DINHEIRO – Qual é a importância da Medial para os planos da Amil?
EDSON BUENO – A Medial é uma empresa consolidada no mercado brasileiro, com forte presença em São Paulo. Aliás, foi a negociação mais rápida da história do Brasil. Em apenas três dias, batemos o martelo.

DINHEIRO – É verdade que o sr. tentou comprar a OdontoPrev, que recentemente foi vendida para o Bradesco?
EDSON – A OdontoPrev estava nos meus planos, sim, mas o Bradesco saiu na frente.
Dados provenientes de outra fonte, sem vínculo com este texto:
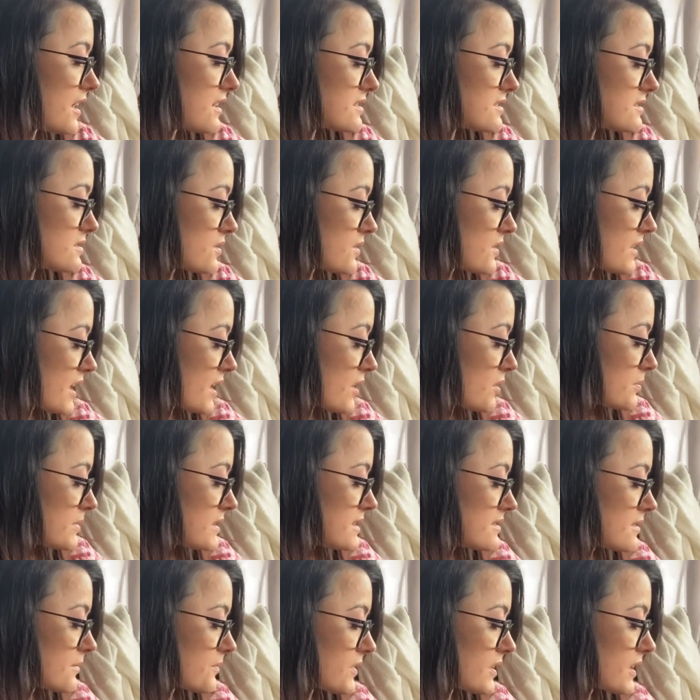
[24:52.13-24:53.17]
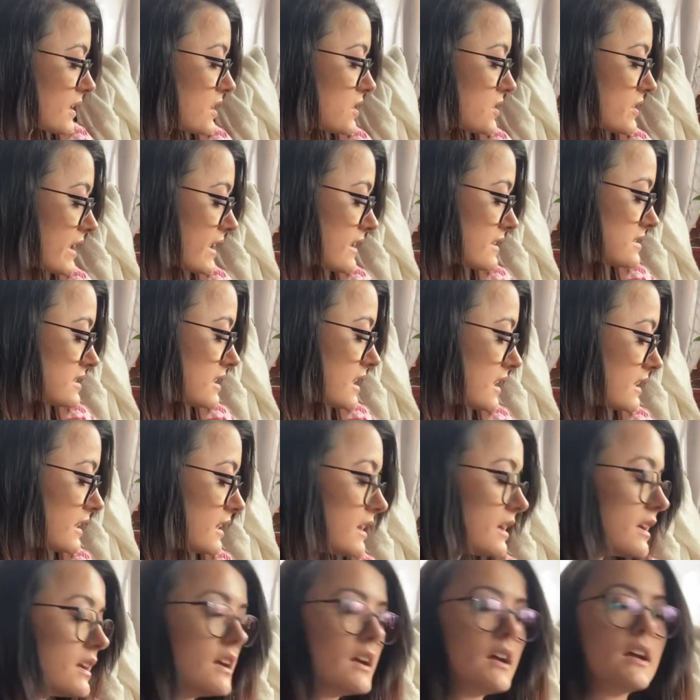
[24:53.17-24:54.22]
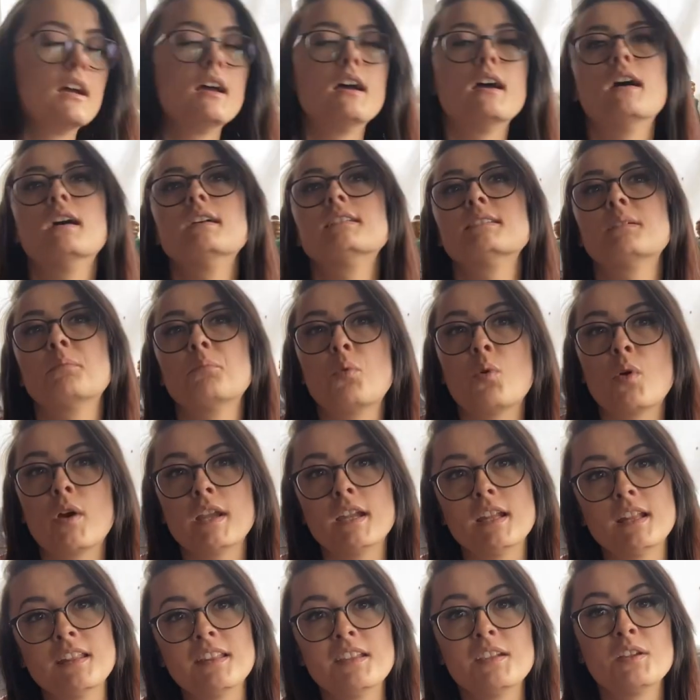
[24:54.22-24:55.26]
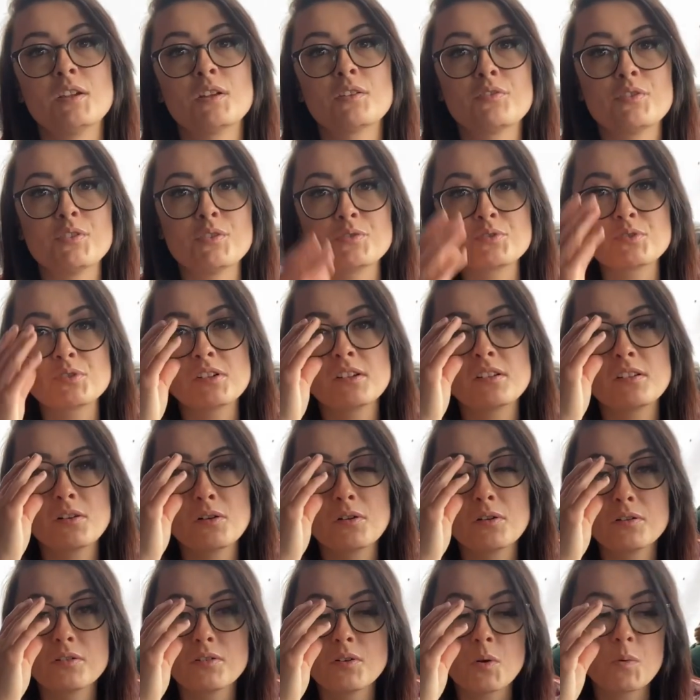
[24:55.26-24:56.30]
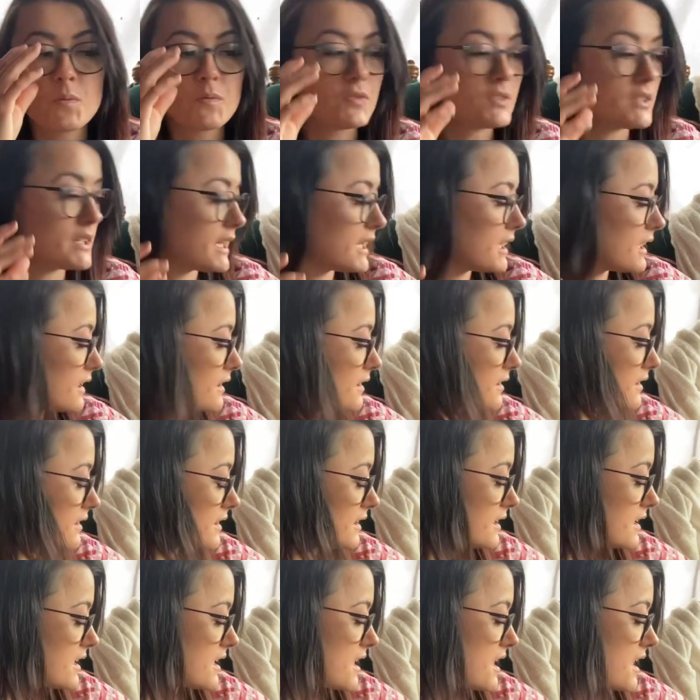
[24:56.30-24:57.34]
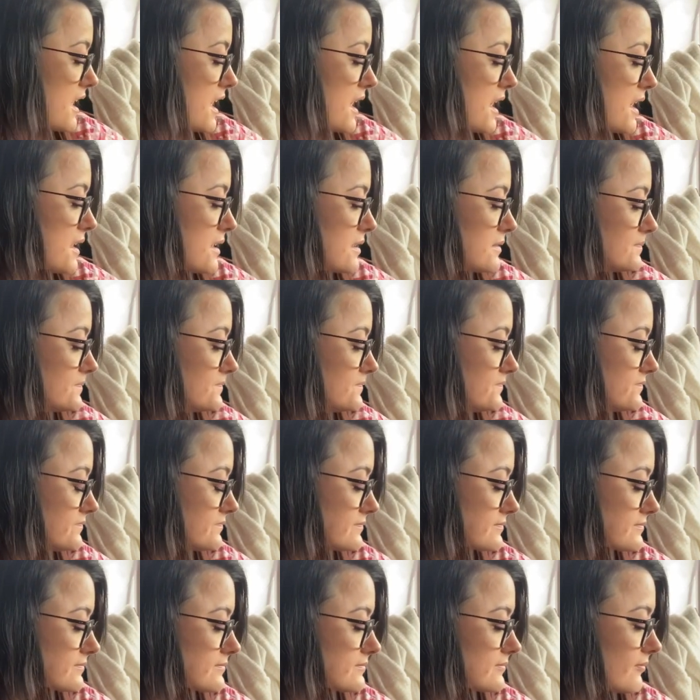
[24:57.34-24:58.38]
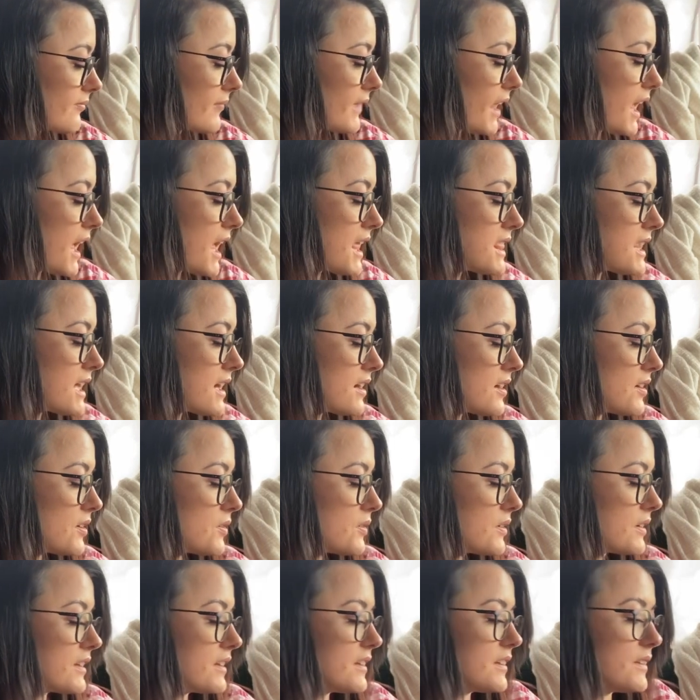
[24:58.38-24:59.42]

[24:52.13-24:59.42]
So that'll be something I'll cast on at some point in the near future, hopefully. And now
Como perdi esse negócio, acabei acelerando a compra da Medial antes que alguém fizesse uma proposta para os acionistas da empresa.

DINHEIRO – A Amil vai fazer novas aquisições?
EDSON – No Brasil, não existem mais muitas opções disponíveis. Uma saída que estudo é investir no Exterior, mas não existe nada em negociação.

DINHEIRO – Quais são os planos para 2010?
EDSON– Vamos lançar novos hospitais e concluir a integração da Medial. O ano de 2010 também marca a estreia de uma nova marca da Amil, a ONE, que será destinada exclusivamente ao público de alta renda.